Они обе видели, как он глубже и глубже, медленно и спокойно, опускался от них куда то туда, и обе знали, что это так должно быть и что это хорошо.
Его исповедовали, причастили; все приходили к нему прощаться. Когда ему привели сына, он приложил к нему свои губы и отвернулся, не потому, чтобы ему было тяжело или жалко (княжна Марья и Наташа понимали это), но только потому, что он полагал, что это все, что от него требовали; но когда ему сказали, чтобы он благословил его, он исполнил требуемое и оглянулся, как будто спрашивая, не нужно ли еще что нибудь сделать.
Когда происходили последние содрогания тела, оставляемого духом, княжна Марья и Наташа были тут.

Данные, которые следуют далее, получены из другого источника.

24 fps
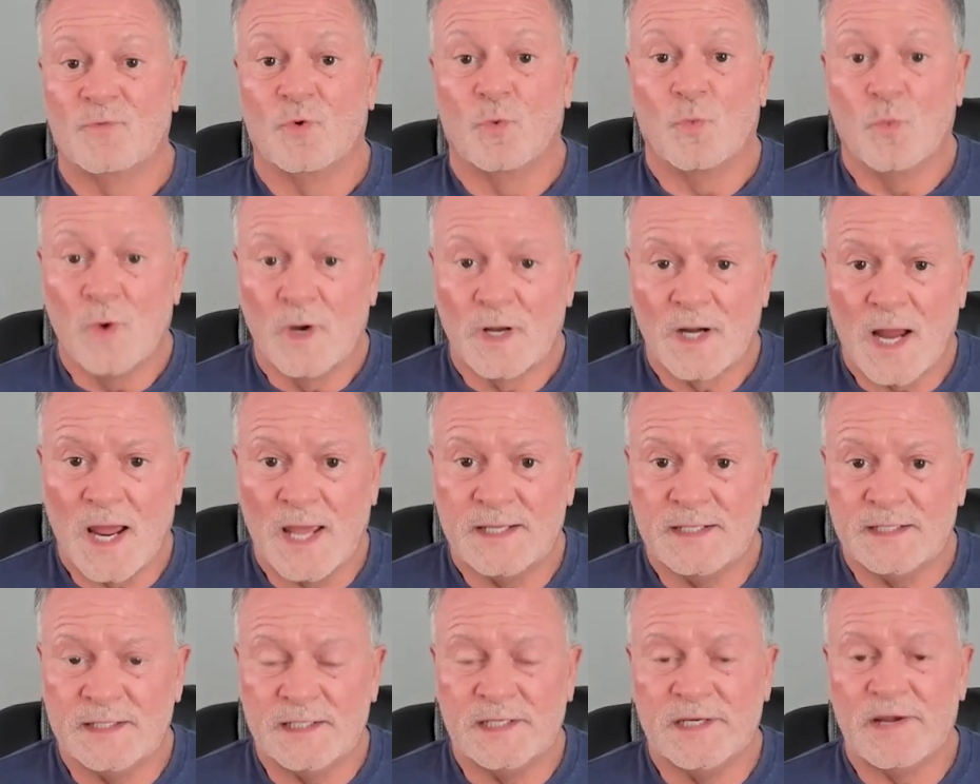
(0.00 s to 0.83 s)
what I
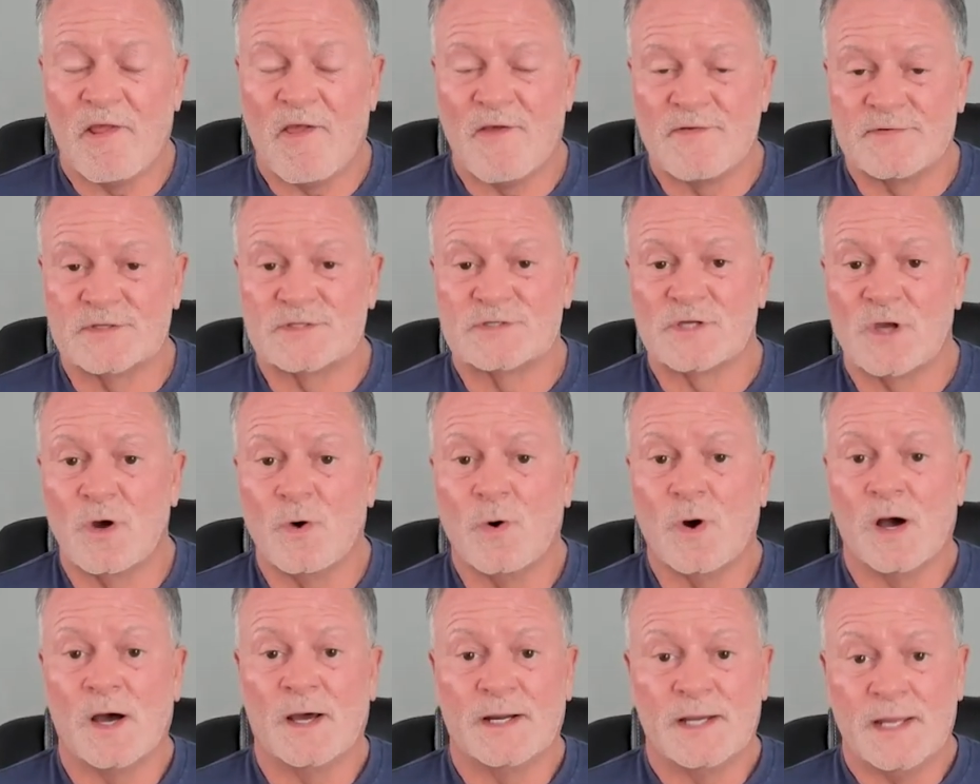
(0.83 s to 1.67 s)
eat and so
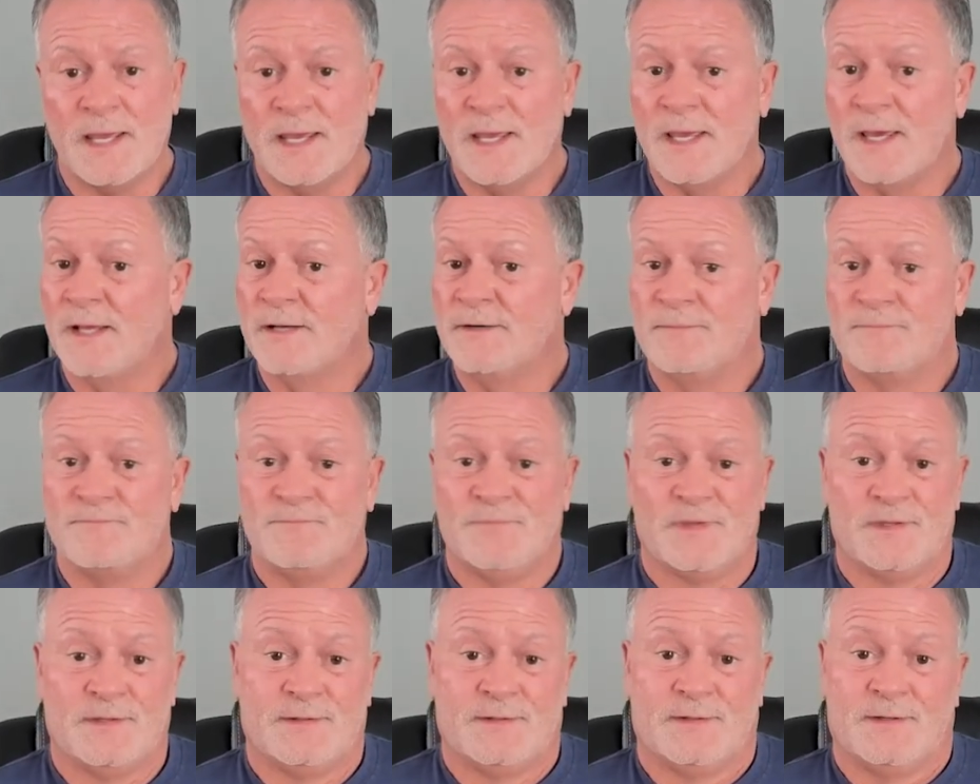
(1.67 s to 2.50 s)
on. And
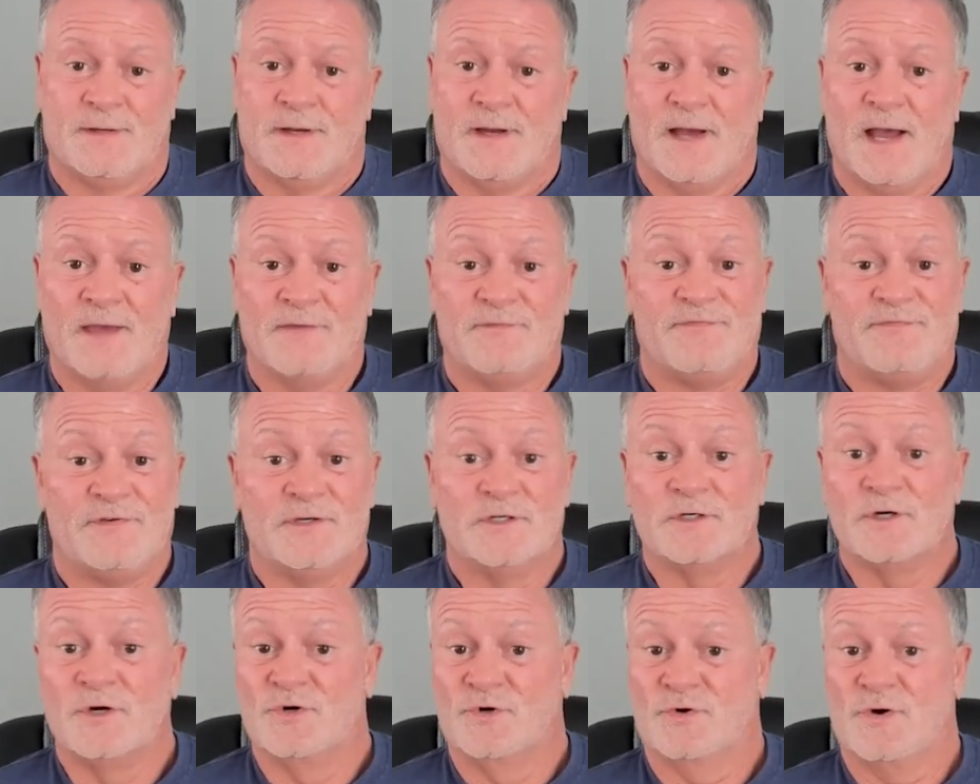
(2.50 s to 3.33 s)
I
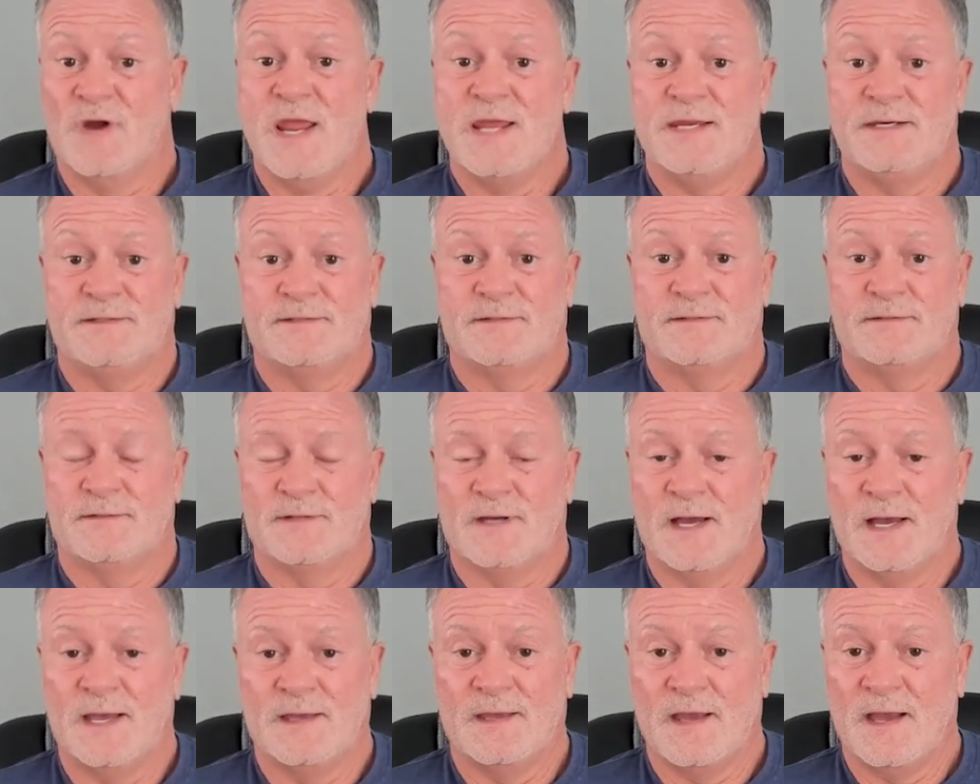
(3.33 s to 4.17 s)
feel great.
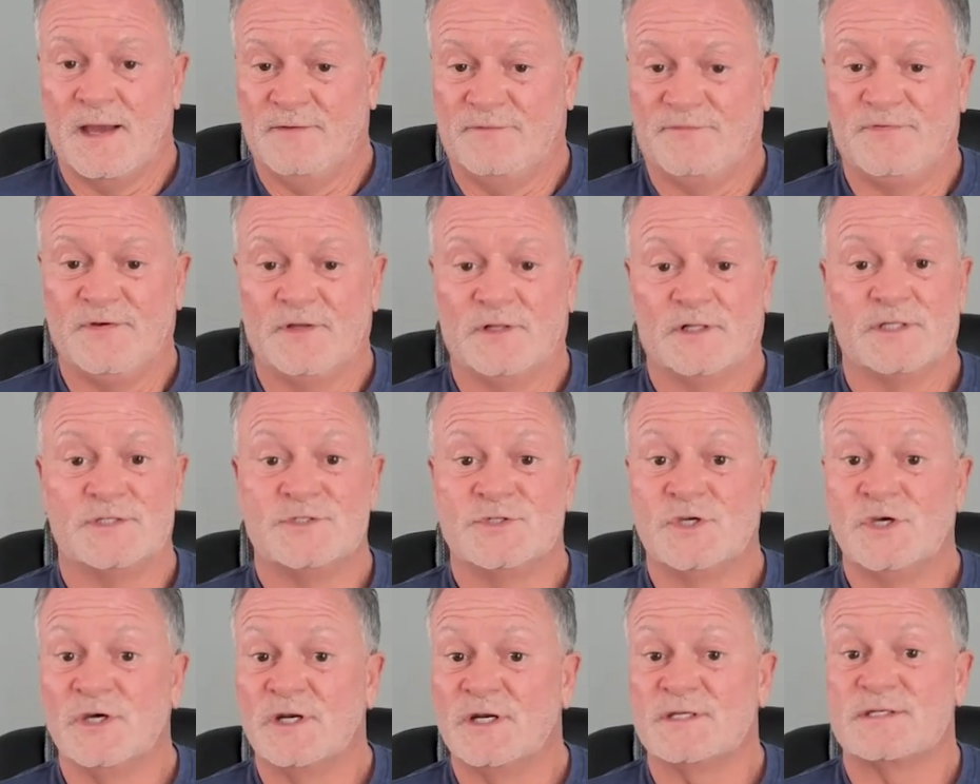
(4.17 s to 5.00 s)
I feel as
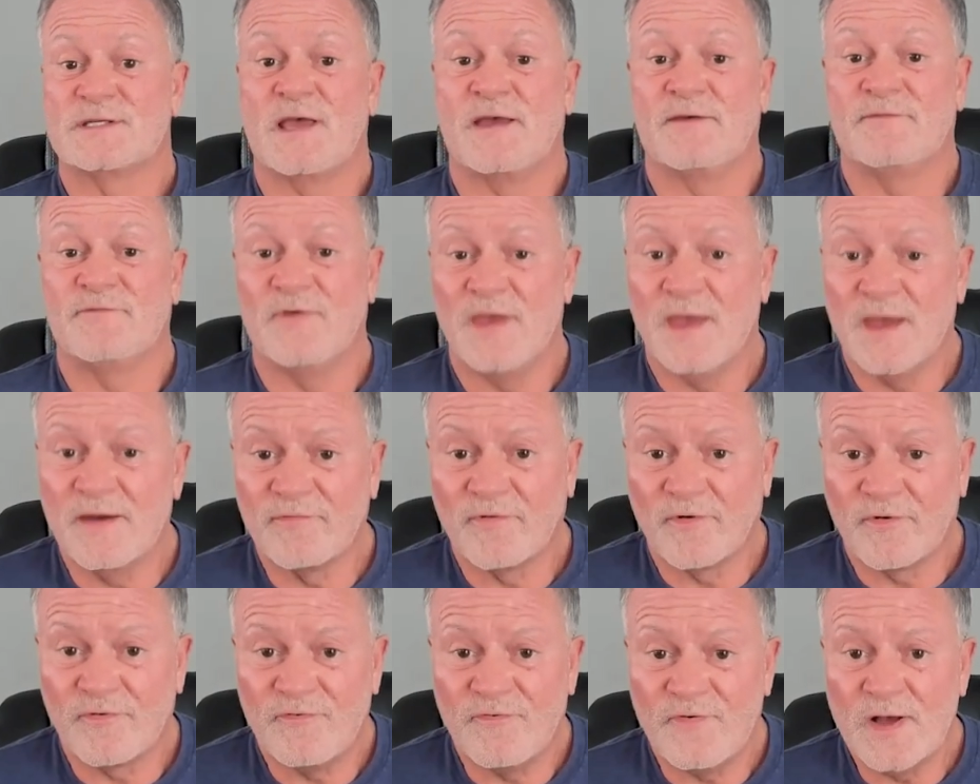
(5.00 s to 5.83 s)
good as I've
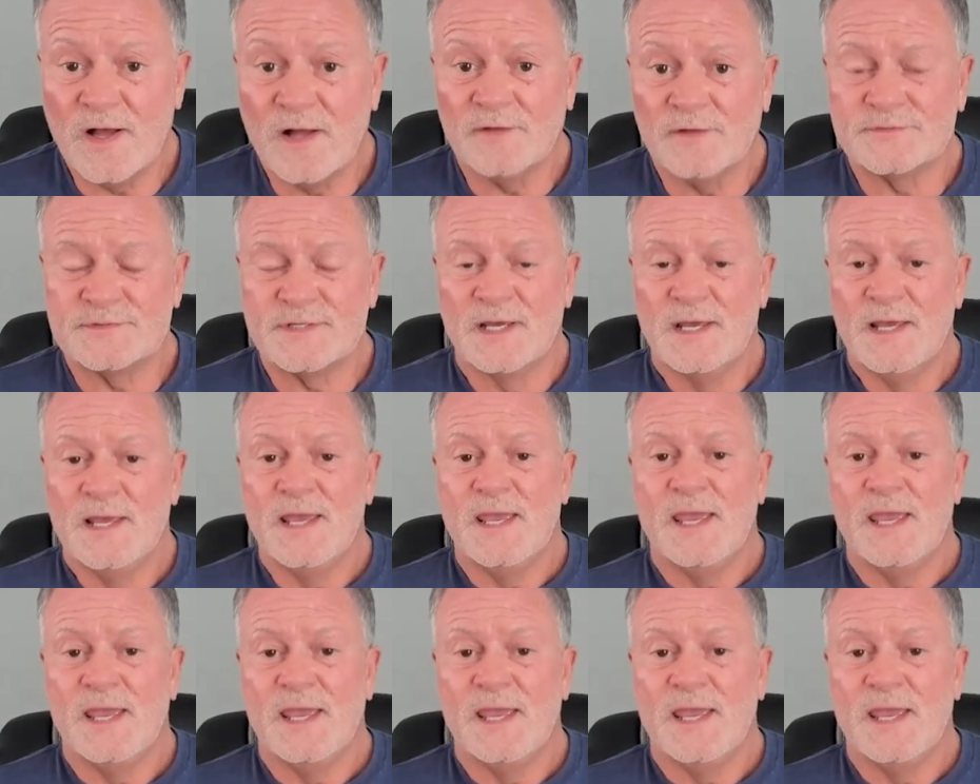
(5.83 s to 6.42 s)
ever felt.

– Кончилось?! – сказала княжна Марья, после того как тело его уже несколько минут неподвижно, холодея, лежало перед ними. Наташа подошла, взглянула в мертвые глаза и поспешила закрыть их. Она закрыла их и не поцеловала их, а приложилась к тому, что было ближайшим воспоминанием о нем.
«Куда он ушел? Где он теперь?..»

Когда одетое, обмытое тело лежало в гробу на столе, все подходили к нему прощаться, и все плакали.